Supplied material Start Marker

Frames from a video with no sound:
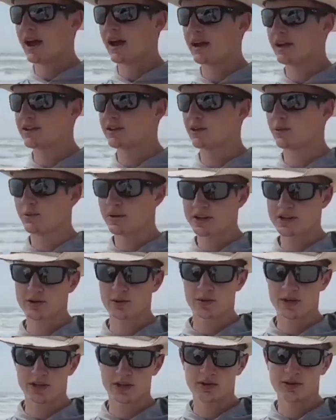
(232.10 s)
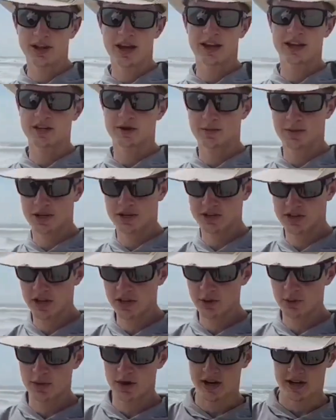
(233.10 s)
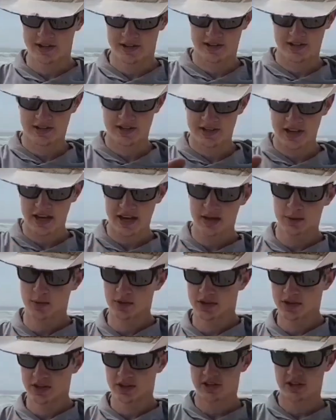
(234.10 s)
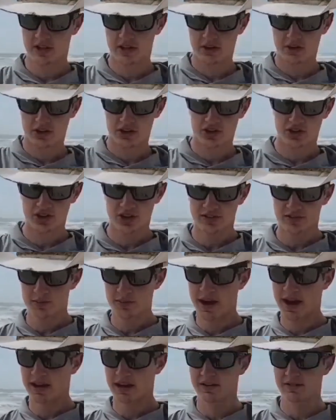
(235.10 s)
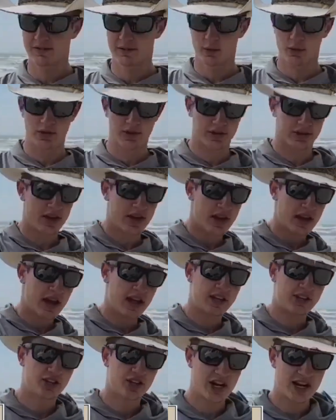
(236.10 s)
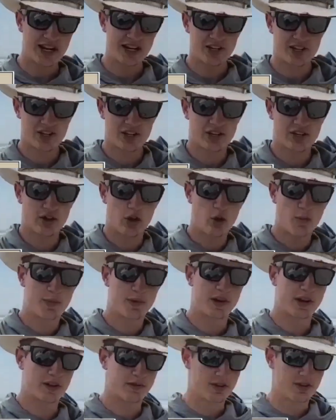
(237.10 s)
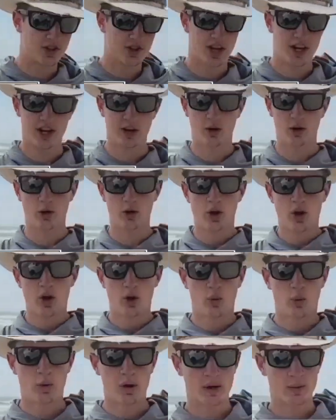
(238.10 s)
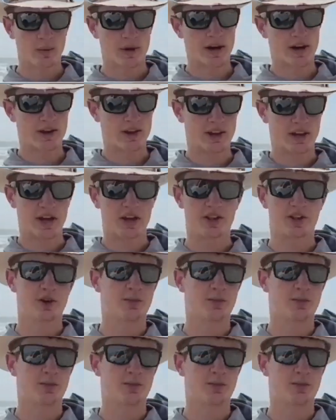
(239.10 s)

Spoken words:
And the reason we do that is because otherwise the sand would continue to shift back and forth and change this opening of the channel one way or the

Supplied material End Marker

(Directions for this task): The records above should be written out in full and unchanged, except that pictures are dropped.

(Result of this task):
Frames from a video with no sound:
(232.10 s)
(233.10 s)
(234.10 s)
(235.10 s)
(236.10 s)
(237.10 s)
(238.10 s)
(239.10 s)

Spoken words:
And the reason we do that is because otherwise the sand would continue to shift back and forth and change this opening of the channel one way or the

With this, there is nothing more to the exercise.